Quantification of CD45+ cells and infiltrated neutrophils. The right and left halves of the maxillary and mandibular bones were removed, fixed, and embedded in paraffin, and 4-μm sections were cut and mounted. They were deparaffinized in xylene and hydrated in graded ethanol. After antigen retrieval by incubating at 90°C for 10 min with BD Retrievagen A (BD PharMingen, Franklin Lakes, NJ), specimens were sequentially incubated in: (i) blocking solution containing 0.1% Triton X-100 in 0.1 m PBS for 1 h at room temperature; and (ii) monoclonal rat anti-mouse CD45 (BD PharMingen) antibody diluted 1:30 in PBS containing 0.1% Triton X-100 or antineutrophil marker antibody (NIMP-R14; Santa Cruz Biotechnology, Santa Cruz, CA) for 1 h at room temperature. The slides were incubated with a biotinylated secondary antibody (goat anti-rat), followed by an avidin–biotin complex developed with 3, 3-diaminobenzidine (Vector Labs, Burlingame, CA); the counterstain used was hematoxylin. After each step, slides were rinsed in PBS with Tween 20 (3 × 10 min). Slides were scanned at an absolute magnification of × 400 using the Aperio Scan Scope CS system (Aperio Technologies, Vista, CA). Slides (six slides per mouse) were viewed and analyzed remotely using desktop personal computers employing the virtual image viewer software (Aperio). Antibody-positive cells (stained brown) were enumerated manually in the interdental areas from the first to third molar at randomly selected locations in each slide (six per slide). The areas associated with these locations were then obtained from the software to calculate the average cell densities per square millimeter.

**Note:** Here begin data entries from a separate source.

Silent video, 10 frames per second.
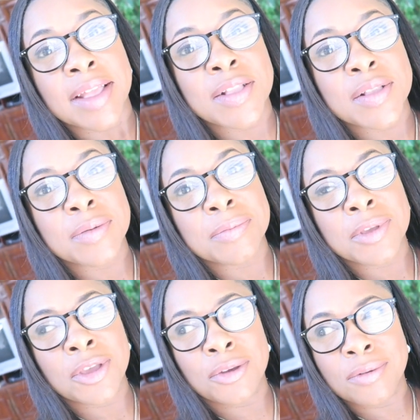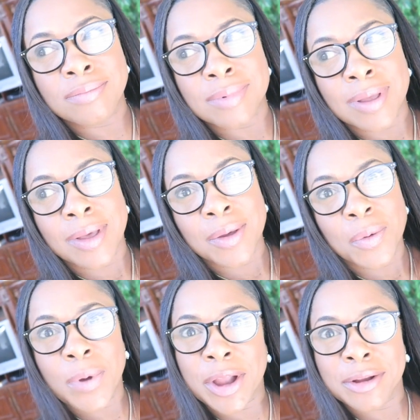It's cute,
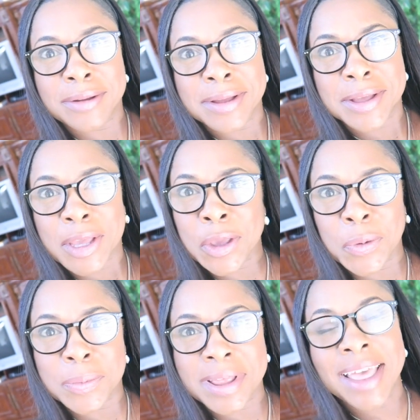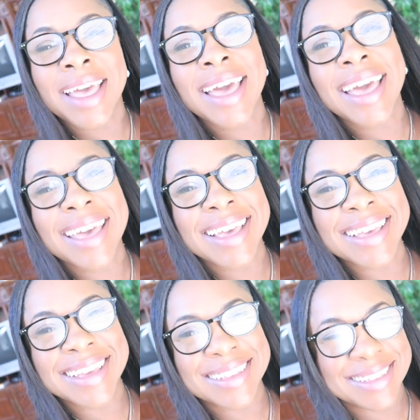weird, cute.
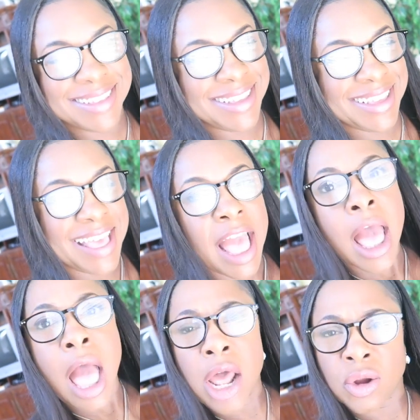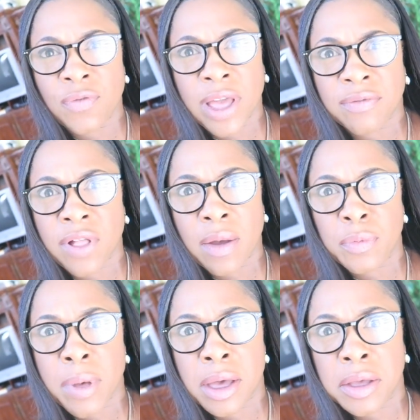I don't know if I could fly
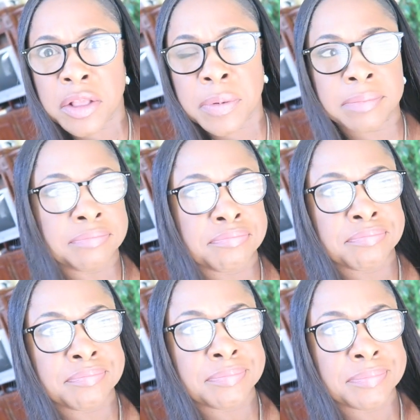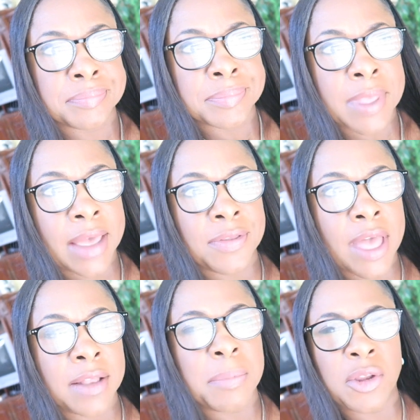with my husband.
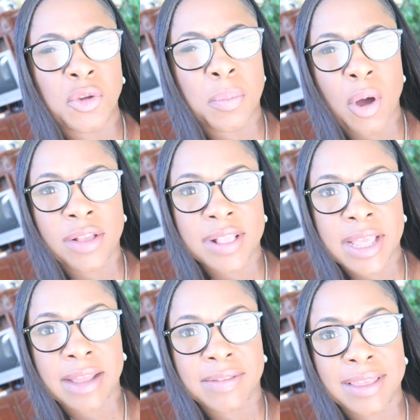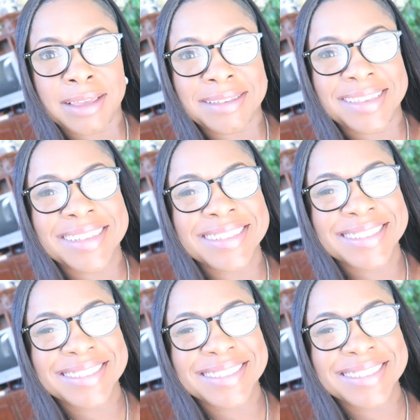I'd be too bossy, I think.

TRAP staining. Mice maxillary and mandibular bones (n=4) were fixed in 10% phosphate-buffered formalin and decalcified in 10% ethylenediaminetetraacetic acid. The samples were then embedded in paraffin, and sections at 4 μm were prepared and stained for TRAP (Sigma). The TRAP-stained whole slides were digitally scanned immediately with a Scan Scope CS system (Aperio) to minimize color fading. The scanned slides were viewed with Image Scope viewing software (Aperio). The right maxillary and mandibular interdental areas (average of 10 higher power fields per slide) of the crestal alveolar bone from the first molar to third molar were used to quantify osteoclasts.

Data analysis. Data were analyzed on the Graph Pad Prism software (Graph Pad, San Diego, CA). Comparisons between groups were made using a Student's t-test (between two groups) or analysis of variance (multiple group comparisons), as appropriate. Statistical significance was defined as P<0.05.